* What the task requires
Copy everything in the listing below word for word, apart from any images.

* Data supplied
Start of Block
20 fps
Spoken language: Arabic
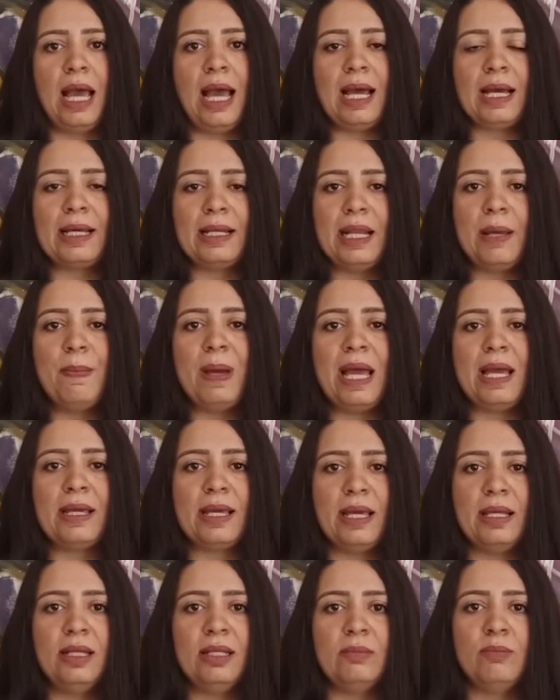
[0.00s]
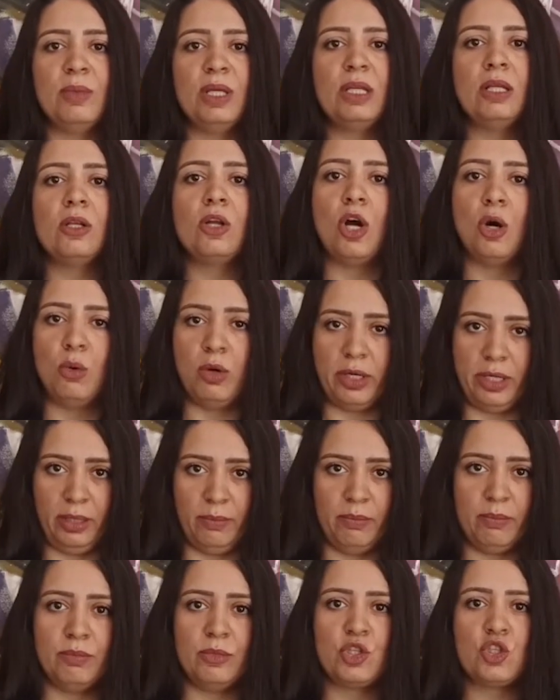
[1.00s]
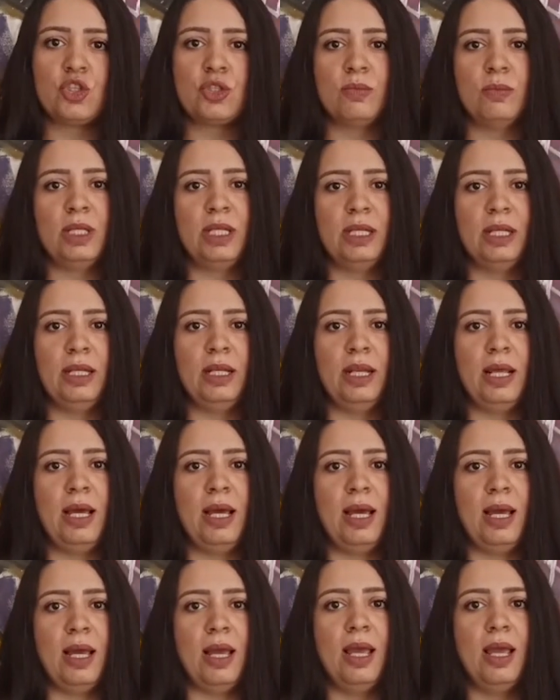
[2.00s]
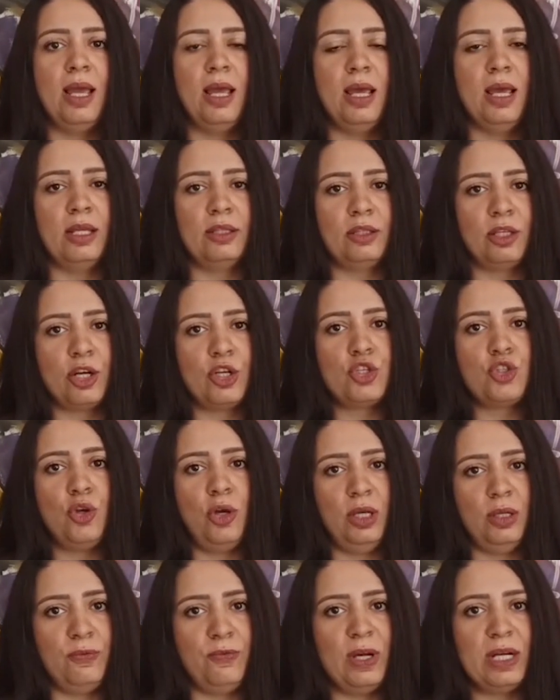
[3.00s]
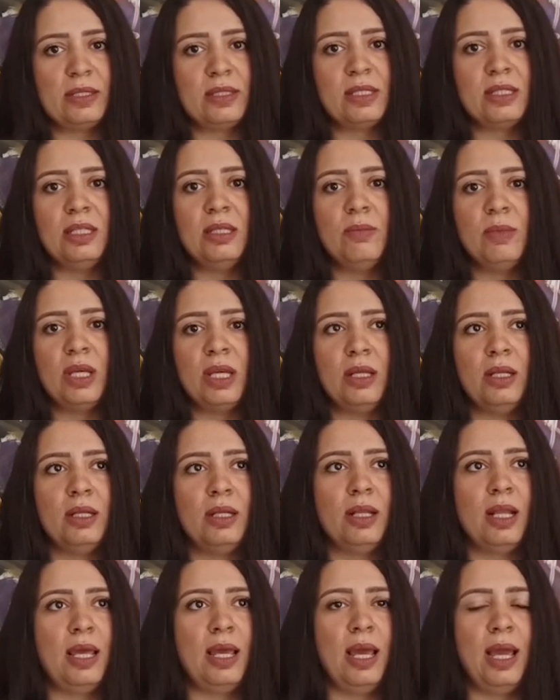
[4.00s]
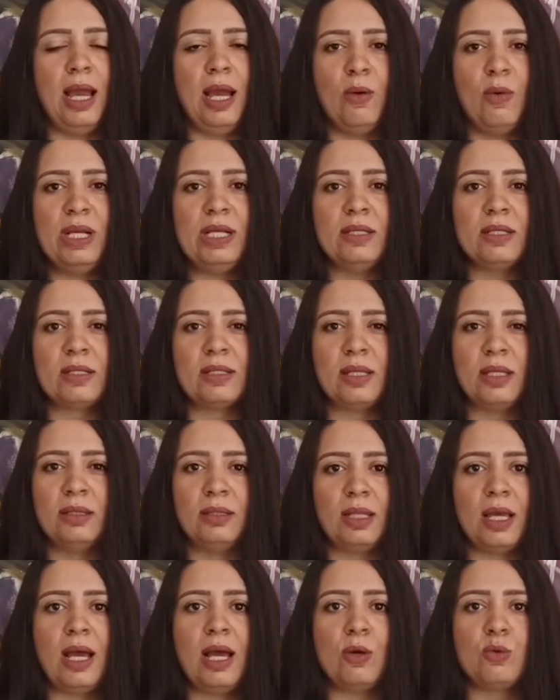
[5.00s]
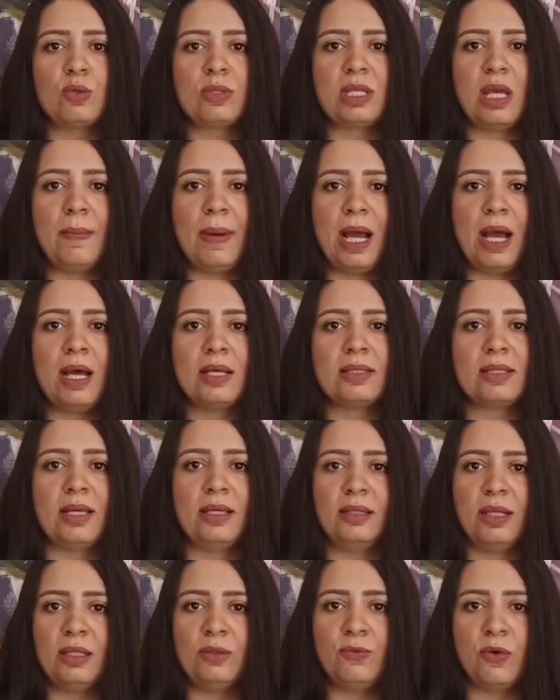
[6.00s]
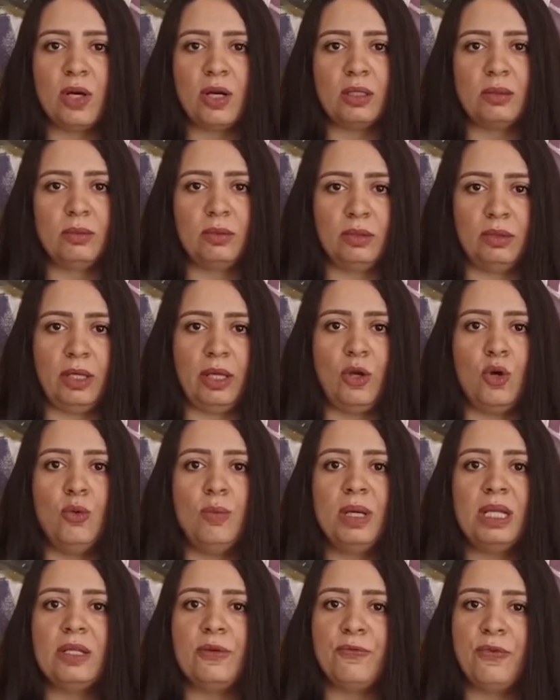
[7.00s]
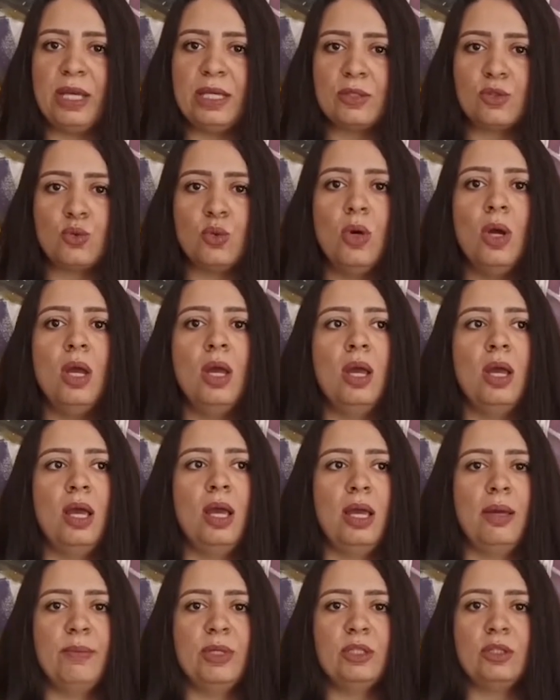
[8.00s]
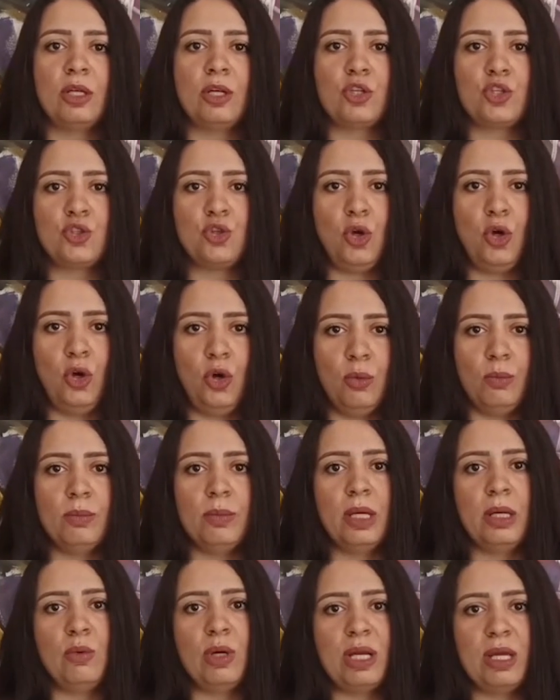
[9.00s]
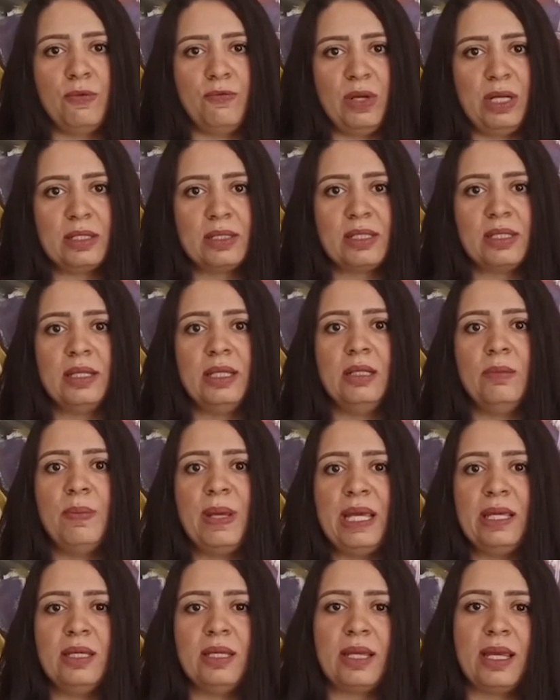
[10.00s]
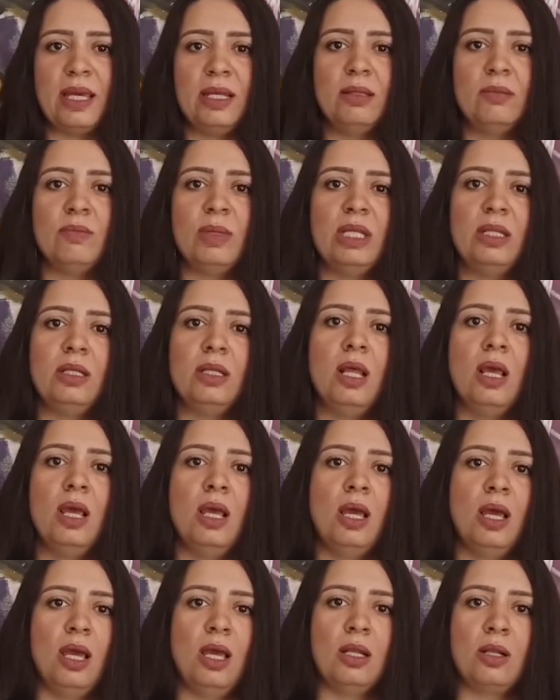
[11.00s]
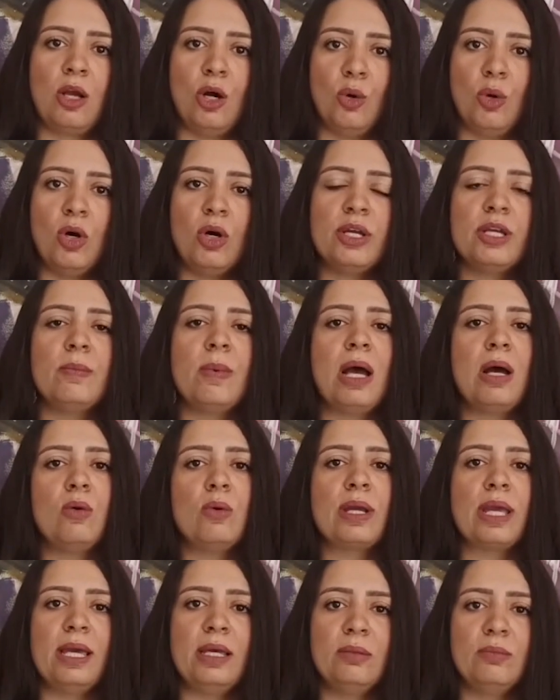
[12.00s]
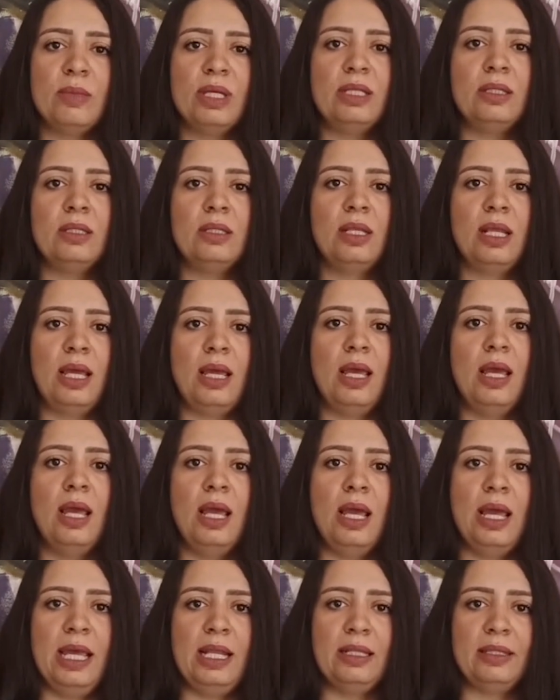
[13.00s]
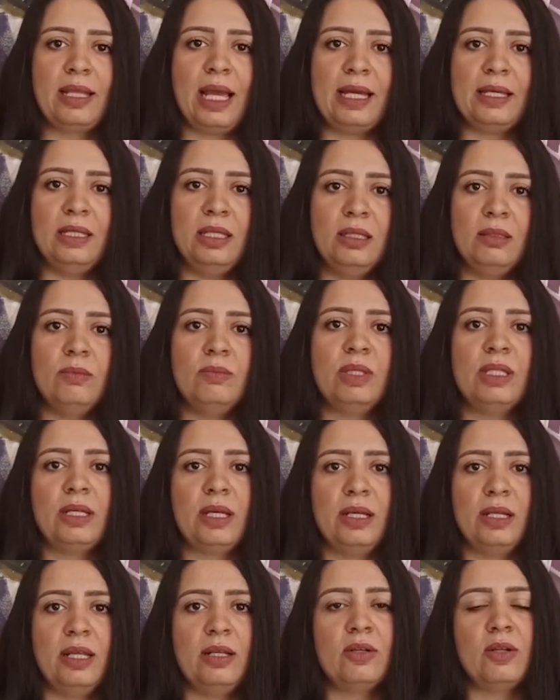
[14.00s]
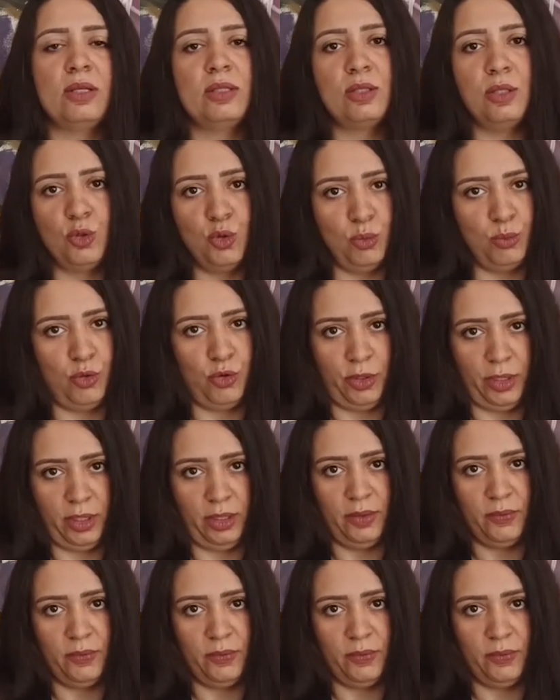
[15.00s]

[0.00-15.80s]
اغلبها كانت من القوائم مش من الترشح الفردي يمكن حوالي ستة او سبعة سيدات فقط هم اللي فازوا من ترشحهم بوجه فردي الباقي كان من القوائم القائم او كان من التعيين من خلال رئيس الجمهوريه.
End of Block
* Response to this task
20 fps
Spoken language: Arabic
[0.00s]
[1.00s]
[2.00s]
[3.00s]
[4.00s]
[5.00s]
[6.00s]
[7.00s]
[8.00s]
[9.00s]
[10.00s]
[11.00s]
[12.00s]
[13.00s]
[14.00s]
[15.00s]

[0.00-15.80s]
اغلبها كانت من القوائم مش من الترشح الفردي يمكن حوالي ستة او سبعة سيدات فقط هم اللي فازوا من ترشحهم بوجه فردي الباقي كان من القوائم القائم او كان من التعيين من خلال رئيس الجمهوريه.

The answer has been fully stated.